Give the listing below again exactly, but without any of its pictures.

| Records for the exercise |
- - -

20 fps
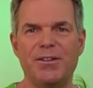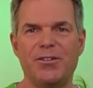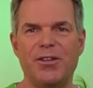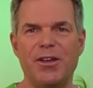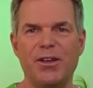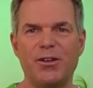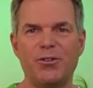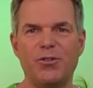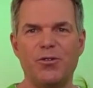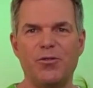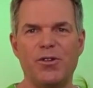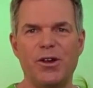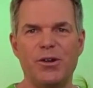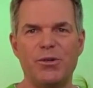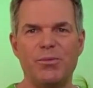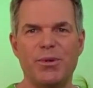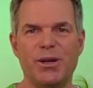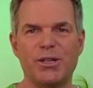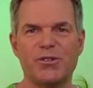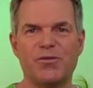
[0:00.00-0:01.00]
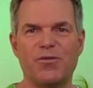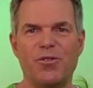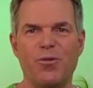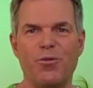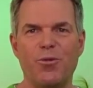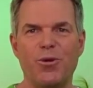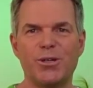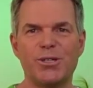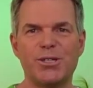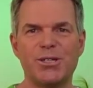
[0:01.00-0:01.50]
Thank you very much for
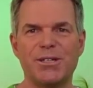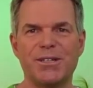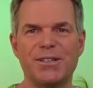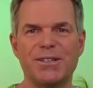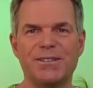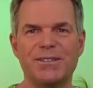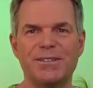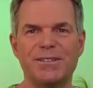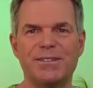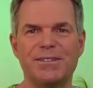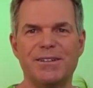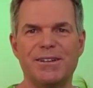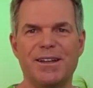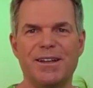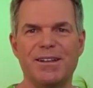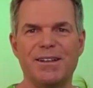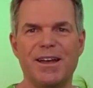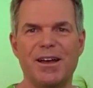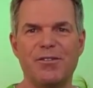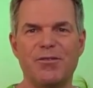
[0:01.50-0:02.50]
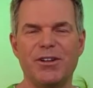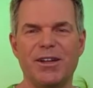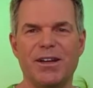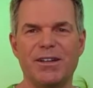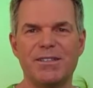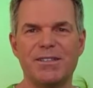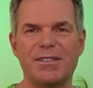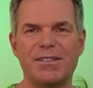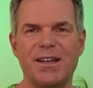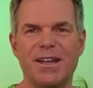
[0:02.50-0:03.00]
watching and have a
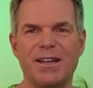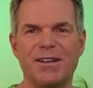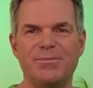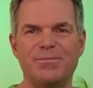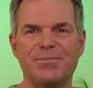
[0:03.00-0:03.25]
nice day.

- - -

| Answer area |
20 fps
[0:00.00-0:01.00]
[0:01.00-0:01.50]
Thank you very much for
[0:01.50-0:02.50]
[0:02.50-0:03.00]
watching and have a
[0:03.00-0:03.25]
nice day.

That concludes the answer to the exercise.